Тем же вечером, под пламенную речь консьержки о недопустимости мата в лексиконе уважающих себя людей, горе-друзья, шмыгая носами, смывали надпись с обоих концов. Встретившись на запретном слове, потели и виновато кудрявились макушками. Стёрли его вместе с масляной краской и даже штукатуркой. Эмиль тогда пришёл домой задумчивый, какое-то время тупил в тарелку с кашей, а потом со вздохом спросил: «Мам, это был именно тот случай, когда говорят — делай добро, бросай в воду?» «Именно тот!» — гаркнула я и пошла умасливать консьержку вафельным тортиком. Застала я её рыдающей над сериалом «Улицы разбитых фонарей». Консьержка любила беззаветной любовью артиста Александра Половцева и переживала за судьбу его героя. Залысину на стене она прикрыла плакатом о вреде курения. «Вдыхая — убиваешь себя. Выдыхая — окружающих!» — гласила грозная надпись. «Откуда у вас такая красота?» — опешила я. Консьержка оторвалась от экрана телевизора, утёрла залитое слезами лицо рукавом кофты и вполне благожелательным тоном отправила меня на три весёлые буквы. Я не стала напоминать ей о недопустимости мата в лексиконе уважающих себя людей, оставила тортик и была такова.

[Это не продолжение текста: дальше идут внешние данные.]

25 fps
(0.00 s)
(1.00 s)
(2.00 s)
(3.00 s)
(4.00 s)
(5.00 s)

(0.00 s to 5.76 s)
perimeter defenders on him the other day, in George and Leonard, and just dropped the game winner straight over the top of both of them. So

К чему я это рассказываю. Завтра мы с Эмилем улетаем на 8 дней в Сеул. И всё благодаря вам, дорогие мои подписчики. Если бы вы не проголосовали за мою книжку, я бы не получила приз читательских симпатий и не побывала бы в Южной Корее. А теперь я туда лечу. Наверное, я должна была написать на своей стене ровно то, что нацарапал мальчик Вова. Но ограничусь простыми словами благодарности.

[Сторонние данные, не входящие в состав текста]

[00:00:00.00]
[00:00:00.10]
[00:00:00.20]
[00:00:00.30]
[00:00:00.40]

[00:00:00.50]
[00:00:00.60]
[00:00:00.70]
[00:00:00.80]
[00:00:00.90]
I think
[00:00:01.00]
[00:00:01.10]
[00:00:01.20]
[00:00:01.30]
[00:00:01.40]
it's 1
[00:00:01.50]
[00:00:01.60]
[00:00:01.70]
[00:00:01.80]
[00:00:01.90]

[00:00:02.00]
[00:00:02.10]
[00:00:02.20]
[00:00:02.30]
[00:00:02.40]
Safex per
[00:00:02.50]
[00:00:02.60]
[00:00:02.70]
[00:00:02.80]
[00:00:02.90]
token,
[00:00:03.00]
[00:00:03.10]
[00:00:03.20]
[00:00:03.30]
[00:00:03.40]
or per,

— Хорошо что ты не мечтаешь о щупальцах доктора Октавиуса, — задумчиво протянул только что Эмиль, укладывая вещи в рюкзак.
— Это почему?
— Потому что если бы ты о них мечтала, твои читатели мигом бы их организовали!
Собираемся вот.
Спасибо вам от меня и от сына. Ждитя счастливыми, с ворохом фотографий.